- _RECORDS FOR PROCESSING_
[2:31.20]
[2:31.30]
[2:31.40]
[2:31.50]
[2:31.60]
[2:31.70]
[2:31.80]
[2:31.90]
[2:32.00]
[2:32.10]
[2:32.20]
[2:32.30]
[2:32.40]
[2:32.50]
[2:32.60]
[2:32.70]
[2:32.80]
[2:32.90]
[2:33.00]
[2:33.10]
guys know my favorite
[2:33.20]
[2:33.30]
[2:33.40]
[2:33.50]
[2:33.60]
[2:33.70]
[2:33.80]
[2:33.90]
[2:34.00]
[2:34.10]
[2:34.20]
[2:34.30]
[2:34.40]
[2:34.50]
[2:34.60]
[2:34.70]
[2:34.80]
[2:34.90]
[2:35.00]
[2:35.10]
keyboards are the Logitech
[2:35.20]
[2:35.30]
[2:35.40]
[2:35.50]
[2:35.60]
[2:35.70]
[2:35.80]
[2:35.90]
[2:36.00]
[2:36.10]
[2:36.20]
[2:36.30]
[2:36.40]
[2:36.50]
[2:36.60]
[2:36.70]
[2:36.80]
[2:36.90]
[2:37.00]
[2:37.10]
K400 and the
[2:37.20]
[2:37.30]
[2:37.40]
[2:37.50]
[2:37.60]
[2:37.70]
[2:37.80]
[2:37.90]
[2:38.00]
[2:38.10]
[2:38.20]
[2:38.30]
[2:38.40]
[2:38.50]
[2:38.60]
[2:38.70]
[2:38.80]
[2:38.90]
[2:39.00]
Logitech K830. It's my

- _DESCRIPTION OF THE TASK_
Copy out the records above without altering anything.

- _REPLY TO THE EXERCISE_
[2:31.20]
[2:31.30]
[2:31.40]
[2:31.50]
[2:31.60]
[2:31.70]
[2:31.80]
[2:31.90]
[2:32.00]
[2:32.10]
[2:32.20]
[2:32.30]
[2:32.40]
[2:32.50]
[2:32.60]
[2:32.70]
[2:32.80]
[2:32.90]
[2:33.00]
[2:33.10]
guys know my favorite
[2:33.20]
[2:33.30]
[2:33.40]
[2:33.50]
[2:33.60]
[2:33.70]
[2:33.80]
[2:33.90]
[2:34.00]
[2:34.10]
[2:34.20]
[2:34.30]
[2:34.40]
[2:34.50]
[2:34.60]
[2:34.70]
[2:34.80]
[2:34.90]
[2:35.00]
[2:35.10]
keyboards are the Logitech
[2:35.20]
[2:35.30]
[2:35.40]
[2:35.50]
[2:35.60]
[2:35.70]
[2:35.80]
[2:35.90]
[2:36.00]
[2:36.10]
[2:36.20]
[2:36.30]
[2:36.40]
[2:36.50]
[2:36.60]
[2:36.70]
[2:36.80]
[2:36.90]
[2:37.00]
[2:37.10]
K400 and the
[2:37.20]
[2:37.30]
[2:37.40]
[2:37.50]
[2:37.60]
[2:37.70]
[2:37.80]
[2:37.90]
[2:38.00]
[2:38.10]
[2:38.20]
[2:38.30]
[2:38.40]
[2:38.50]
[2:38.60]
[2:38.70]
[2:38.80]
[2:38.90]
[2:39.00]
Logitech K830. It's my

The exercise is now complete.